‘Where do you get your ideas from?’
This is the most frequently asked questions of writers. Allied to that is, ‘I would like to write but I don’t know what to write about.’
‘Ideas are all around you,’ I say. ‘Go, sit in Starbucks. Listen (discretely) to the sounds (i.e. conversations) around you. Last time I was there, a group sat at the next table, behind me . A man’s voice said, ‘I have reached the pinnacle of my professional qualifications. I can’t go any further.’ I found myself responding to this in my journal.
I couldn’t see this man yet I tried to create an image of him, based on the way he spoke: his hesitations, his short laugh with little energy behind it, his accent, the words he used and, just as interesting, the impact he had on those around him. They were quiet. Was it from fear? Out of respect? I sensed tension.
I created a voice which challenged him. ‘Well, I did a PhD in a different subject to my degree. So worthwhile.’
‘That’s okay for you. Your parents are rich,’ he says.
‘Lots of people who are rich do nothing with their lives,’ she says.
More tension … so, for him, it’s to do with money – and he obviously resents that. You can see where this process takes you … off on an imaginative journey.

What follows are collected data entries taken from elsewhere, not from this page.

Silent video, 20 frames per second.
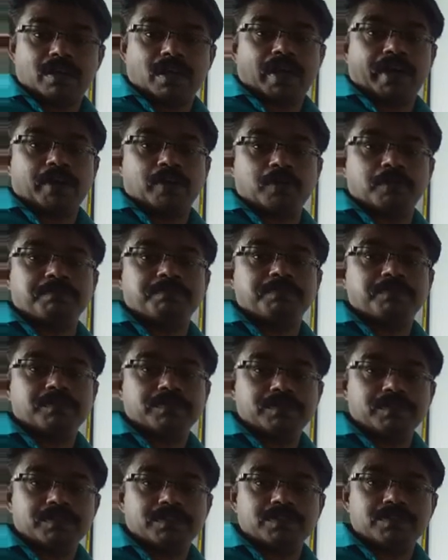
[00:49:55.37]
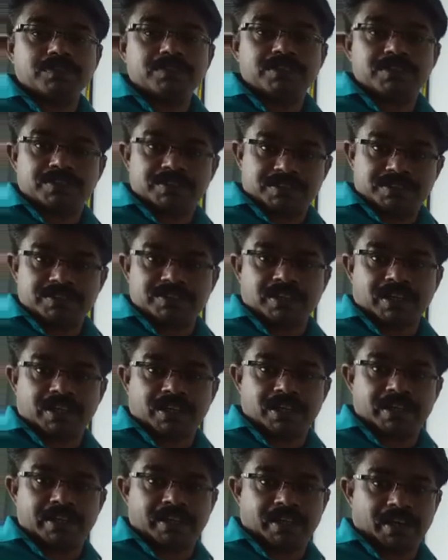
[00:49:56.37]
I hope these things are
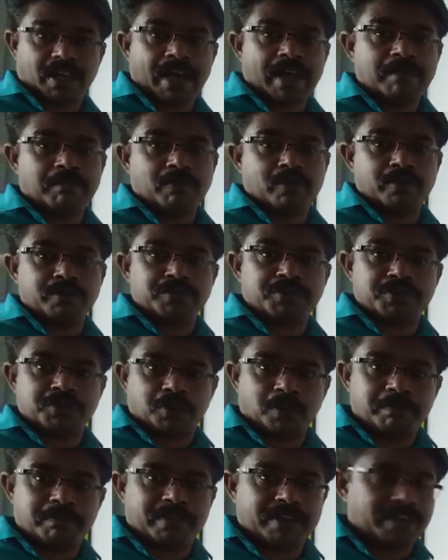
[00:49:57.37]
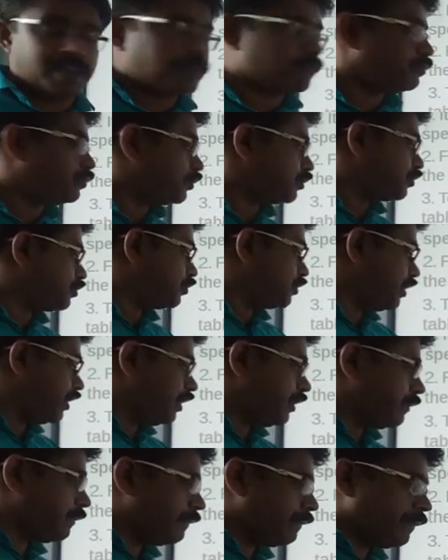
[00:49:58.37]
clear. I am going to stop here for
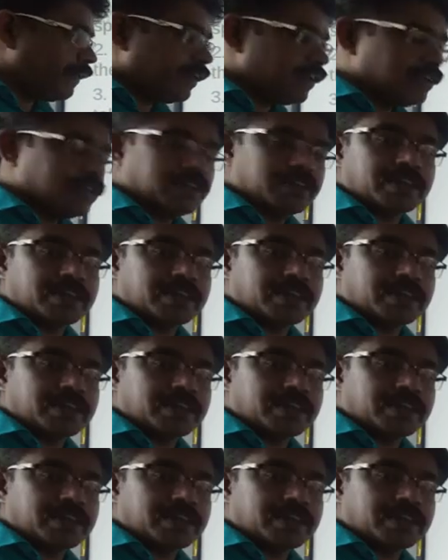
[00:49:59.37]
today.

This is important practice, a skill you learn by doing it again and again. When it comes to writing a novel, the skill will stand you in good stead. You will have flow from the confidence which practice gives you. You won’t have to grope for words, endlessly re-write. Your readers will find your dialogue natural, unforced.
Lots of writers have used Shakespeare’s plays as a template – the husband and wife ‘team’ who do away with rivals is a common enough story; the father who is betrayed; a husband’s jealousy of his wife worked on so effectively that he kills her. Ideas abound. The originality so much talked about is your unique interpretation of events, not necessarily the events themselves. No two minds are the same and ‘specialness’ is not such a myth after all!